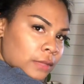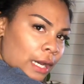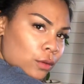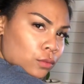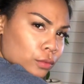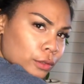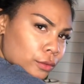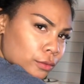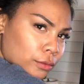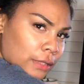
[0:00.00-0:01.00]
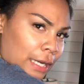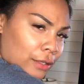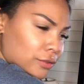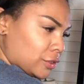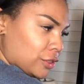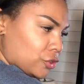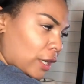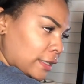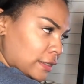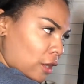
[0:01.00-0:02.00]
How rude how she
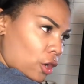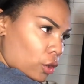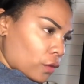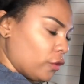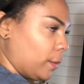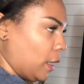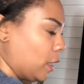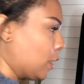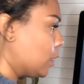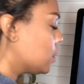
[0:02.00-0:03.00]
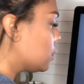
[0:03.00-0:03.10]
tried to talk over me.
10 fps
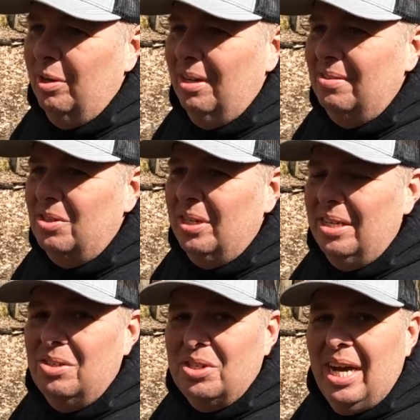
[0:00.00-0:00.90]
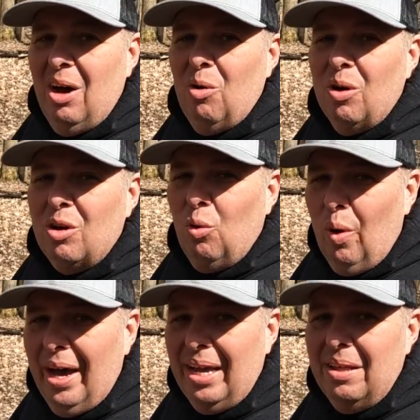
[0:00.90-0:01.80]
it and see just how
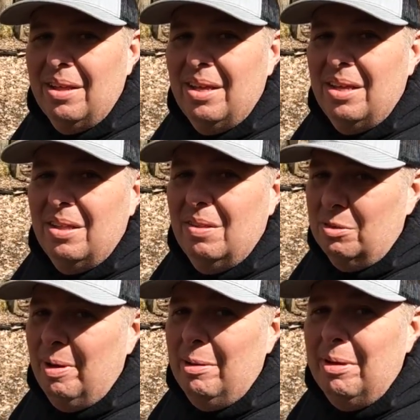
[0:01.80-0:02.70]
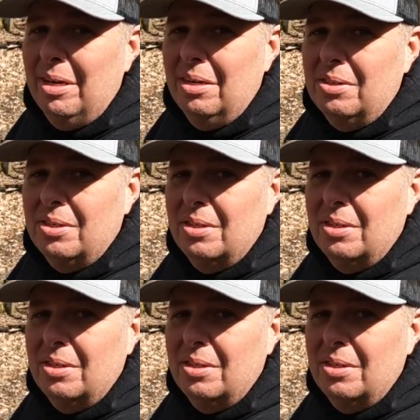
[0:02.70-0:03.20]
quiet this baby is.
* * * * *
Each entry above should be restated word for word, though no picture may appear in the copy.

EXERCISE SOLUTION:
[0:00.00-0:01.00]
[0:01.00-0:02.00]
How rude how she
[0:02.00-0:03.00]
[0:03.00-0:03.10]
tried to talk over me.
10 fps
[0:00.00-0:00.90]
[0:00.90-0:01.80]
it and see just how
[0:01.80-0:02.70]
[0:02.70-0:03.20]
quiet this baby is.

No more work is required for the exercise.